Deploying Apache Airflow on a resource-constrained VM on Google Cloud

In this part of the MiWaitWay series, I focus on configuring Apache Airflow to consume as few resources as possible and deploy it to a small VM on Google Cloud. In addition, I need to leave some resources for a web app that will host a dashboard/map showing the average wait time for each bus stop.

To learn more about the MiWaitWay project and its high-level architecture, check the introduction article.

Selecting VM on Google Cloud

I chose an e2-small instance with 2GB of memory and two vCPUs (shared). It is relatively cheap (around $15 per month) and should be able to host Airflow and a web app for users.

Configuring “lightweight” Airflow

I took an official Docker Compose file for Airflow, and to reduce memory footprint, I removed services such as:

worker, executes tasks given by the scheduler; the scheduler can run tasks locally, so there is no need for a worker;
triggerer, runs an event loop for deferrable tasks; I do not need this feature;
redis and flower, without workers, there is no need to have Redis

It leaves only three services:

scheduler, required to run tasks
webserver, required for the Airflow UI
Postgresstores metadata for Airflow; for extreme savings, it can be replaced with SQLite, but I do not want to risk it.

I set up Airflow to use LocalExecutor to run tasks locally on the scheduler. To allow up to 3 DAGs to run simultaneously, parallelism was set to 3.

Related commits:

LocalExecutor and parallelism

In the docker-compose.yaml file, I set a limit for memory usage and CPU for each service. If not enough memory is available for the scheduler or webserver, Airflow will probably crash. The memory required also depends on the number of DAGs and their complexity.

After some testing, I set the memory limit for the webserver at 800MB, the scheduler at 700MB, and Postgres at 350 MB. 1.85GB of memory in total is allocated for Airflow only. This number might go up as I have not run any heavy DAGs so far.

After setting up Airflow, there is not much memory left for the web app. This means the web app must be memory-efficient to fit on the VM. Hosting web applications on a serverless platform is always possible, but I prefer keeping everything on a single machine.

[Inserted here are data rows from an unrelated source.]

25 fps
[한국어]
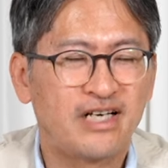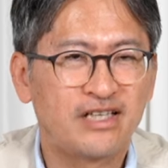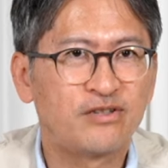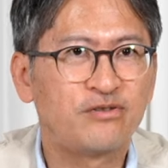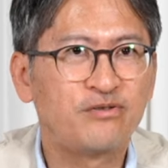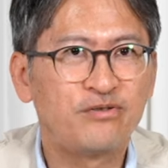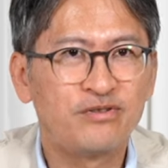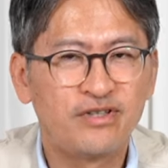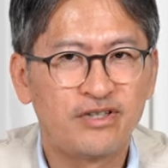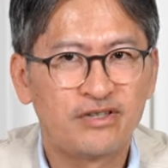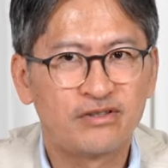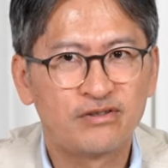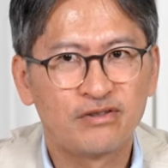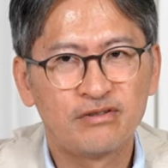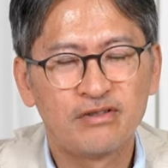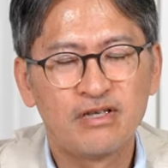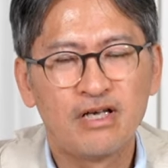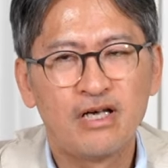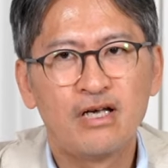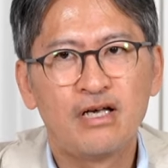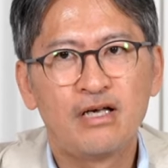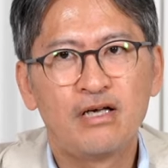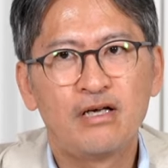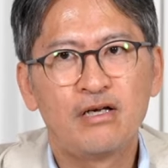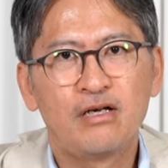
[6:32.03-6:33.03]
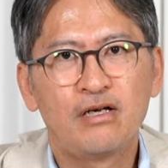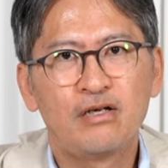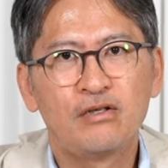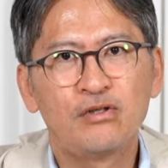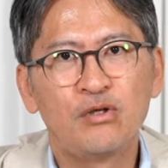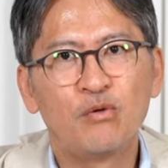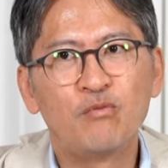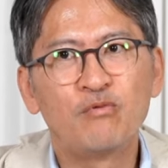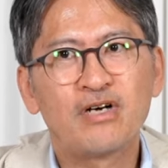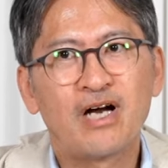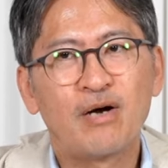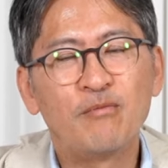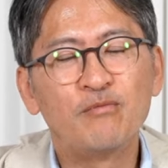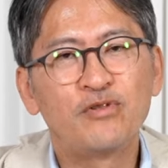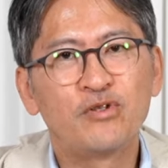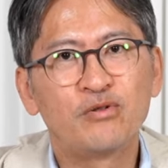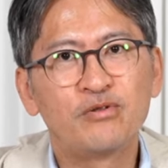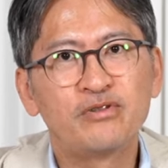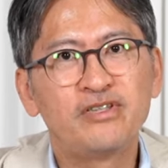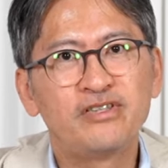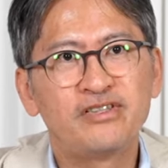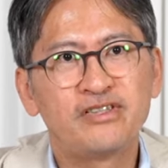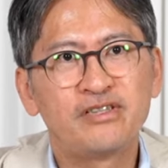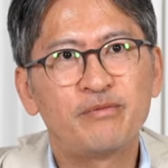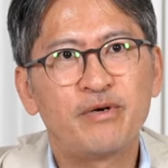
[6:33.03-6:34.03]
않기 위해선 너무
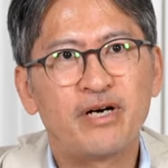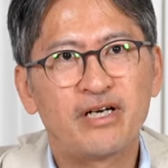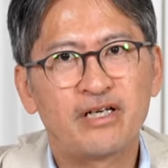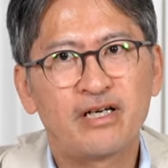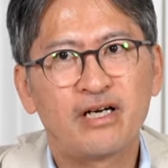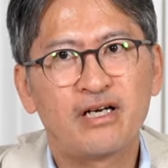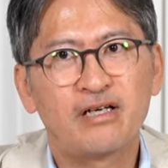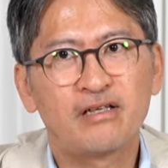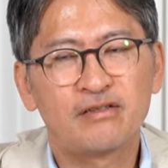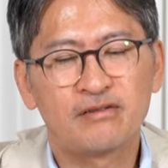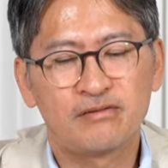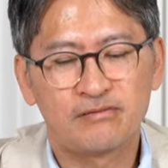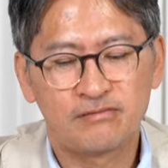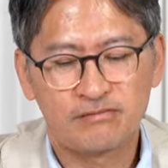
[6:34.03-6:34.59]
감정을 싣지 마라.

As of now, I will not worry about web app efficiency.

Related commits:

Set memory limits for Airflow components

Deploying Airflow

Airflow services run as Docker containers on VM. In the future, the web app and any other components will be added to the docker-compose.yaml file and run alongside.

Before deploying, I modified docker-compose.yaml to use environment variables from the .env file instead of hardcoding those values in the code.

Related commits:

Use .env file for Postgres service and use .env file for Postgres config in Airflow;
Use .env file for Airflow UI credentials
Keep config/logs/plugins folders for Airflow service to map to.

With the docker-compose.yaml file set up, I can proceed with deployment. After the MiWaitWay repository is cloned on a local VM filesystem, the process is straightforward from the VM shell:

Pull the latest changes from the main branch
Rebuild images
Restart the containers; the downtime is acceptable

The example of a simple bash script I use:

#!/bin/bash

if [ ! -f .env ]; then
    echo ".env is not found! Aborting!"
    exit 1
fi

git pull origin main
docker compose build
docker compose down && docker compose up -d

The DAGs folder is mapped into the local file system, so if only DAG files are modified, there is no need to restart the containers. Pulling the latest changes is enough, and Airflow containers will pick them up.

The issue arises when rebuilding a container(s) is necessary. In this case, Airflow will need to be restarted, which risks losing running DAGs. I will need to test this behavior later when deploying the first DAGs, but I am okay with this issue for now.

Related commits:

Accessing Airflow UI

Now that Airflow runs on the VM, the next issue to solve is how to access the Airflow UI. One approach would be to allow HTTPS traffic, but I will need to provision an SSL certificate and configure a proxy such as nginx. Although it will be later required for a web app, I would like to avoid exposing Airflow to the Internet.

Another way to connect to Airflow UI is via SSH tunneling. Essentially, you forward data from a selected port on your local machine to a selected port on the VM via SSH. I run gcloud CLI tool on my local machine to establish a tunnel like this:

gcloud compute ssh airflow-and-web \
    --project miwaitway \
    --zone us-central1-c \
    -- -NL 8080:localhost:8080  # options that are passed to ssh command

SSH options (can be found in man ssh):

N, do not execute a remote command. This option is only helpful for forwarding ports;
L, forward local port 8080 to remote port 8080. localhost means remote host in this context.

Now, I can access Airflow UI on the VM from the localhost:8080 address in a browser on my laptop. When I no longer need a connection, I can close the tunnel.